Конечно, он имел в виду великую герцогиню Филиппу, вдову Жофруа, последнего герцога Аквитанского. Но хотя Филиппа была великой герцогиней и вдовой, она, кроме того, была женщиной — молодой, веселой, красивой и, по моему мнению, созданной для меня.
— Каковы же эти планы? — спросил я грубо.
— Они глубоки и обширны, граф де Сен-Мор. Так глубоки и обширны, что мне не подобает даже задумываться о них, а тем более обсуждать их с вами или с кем-нибудь еще.
— О, я знаю, что надвигаются большие события и что под землей зашевелились покрытые слизью черви.
— Меня предупреждали, что вы упрямы, но я должен был выполнить приказ.
Маринелли встал, собираясь уйти, и я тоже встал.
— Я говорил, что это бесполезно, — продолжал он. — Но вам была дарована последняя возможность изменить свое решение.
Мой святейший повелитель справедлив, как сама справедливость.
— Ну, я подумаю, — сказал я беззаботным тоном, провожая его до дверей.
Он остановился как вкопанный.
— Время для размышлений прошло, — сказал он. — Я здесь для того, чтобы узнать ваше решение.
— Я подумаю, — повторил я и, помолчав, добавил: — Если планы этой дамы не совпадут с моими, тогда, быть может, планы вашего повелителя осуществятся. Потому что, помни, поп, мне он не повелитель.
— Вы не знаете моего повелителя, — грозно сказал он.

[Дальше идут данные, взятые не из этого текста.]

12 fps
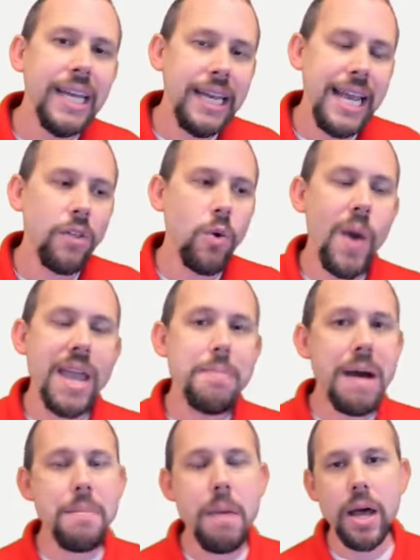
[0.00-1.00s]
Now, the way
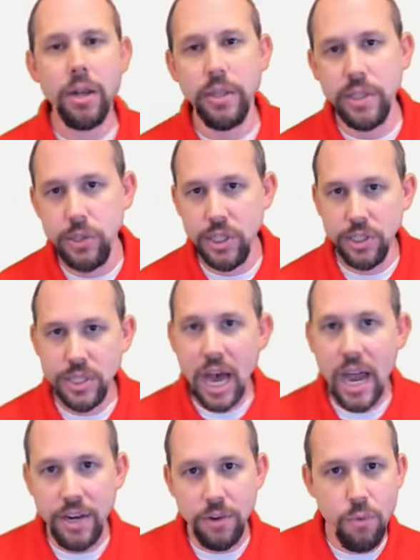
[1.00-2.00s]
my model is
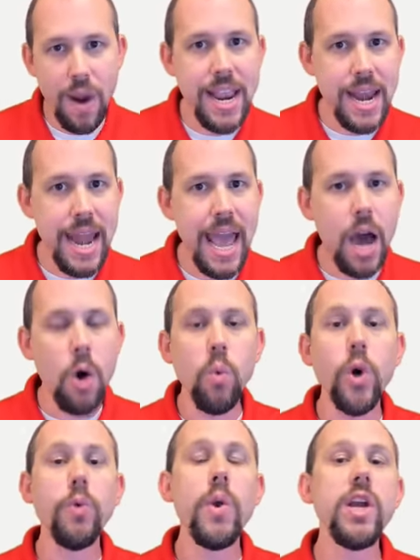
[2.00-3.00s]
designed right now
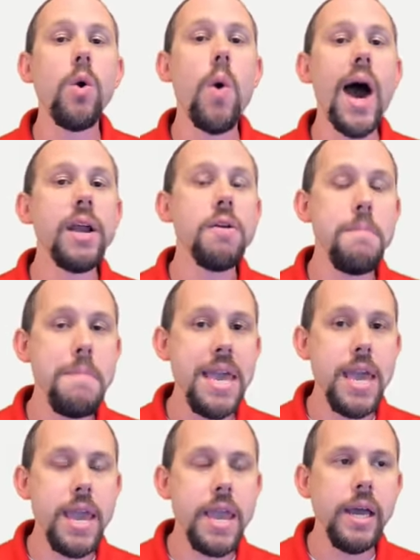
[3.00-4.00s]
would require
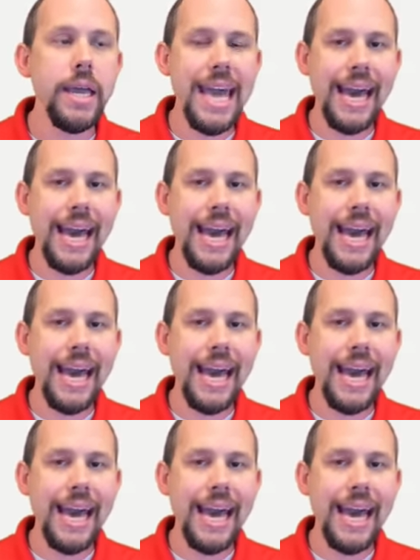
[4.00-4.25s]
me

— И не испытываю ни малейшего желания с ним познакомиться, — отрезал я.
Я стоял, прислушиваясь к мягким шагам интригана-священника, легко ступавшего по скрипучим ступенькам.
Если бы я попробовал подробно описать все, что мне привелось увидеть за остаток этого дня и первую половину сменившей его ночи, пока я был графом Гильомом де Сен-Мором, то не хватило бы и десяти таких книг. Но я многое опущу, вернее сказать, я опущу почти все, ибо мне еще не приходилось слышать об отсрочке казни для того, чтобы осужденный мог дописать свои воспоминания: по крайней мере в Калифорнии так не делается.
Париж, который я увидел в тот день, был старинным Парижем. Узкие улочки были завалены грязью и нечистотами и показались бы неслыханно грязными в наш век санитарии и гигиены.
Но все это я должен пропустить. Я должен пропустить все события дня: верховую прогулку за стенами города, великолепный праздник, устроенный Гуго де Менгом, пиршество, во время которого я почти ничего не ел и не пил. Я опишу только самый конец этих приключений: все началось, когда я стоял, обмениваясь шутками с самой Филиппой… О Господи, как она была хороша! Знатная дама до мозга костей, но, кроме этого и помимо этого, всегда и во всем — женщина.
Мы шутили и смеялись вполне искренне, а вокруг нас кружилась веселая толпа. Но под нашими шутками крылась напряженная настороженность мужчины и женщины, уже перешагнувших порог любви, но еще не уверенных во взаимности. Я не стану описывать Филиппу. Миниатюрная, восхитительно стройная… Нет, я все-таки удержусь. Словом, для меня она была единственной женщиной в мире, и я совершенно не думал о том, что длинная рука седого старца может протянуться из Рима через всю Европу, чтобы разлучить меня с моей возлюбленной.
И тут итальянец Фортини прошептал мне на ухо:
— Один человек хочет поговорить с вами.
— Пусть подождет, пока у меня найдется для него время, — ответил я резко.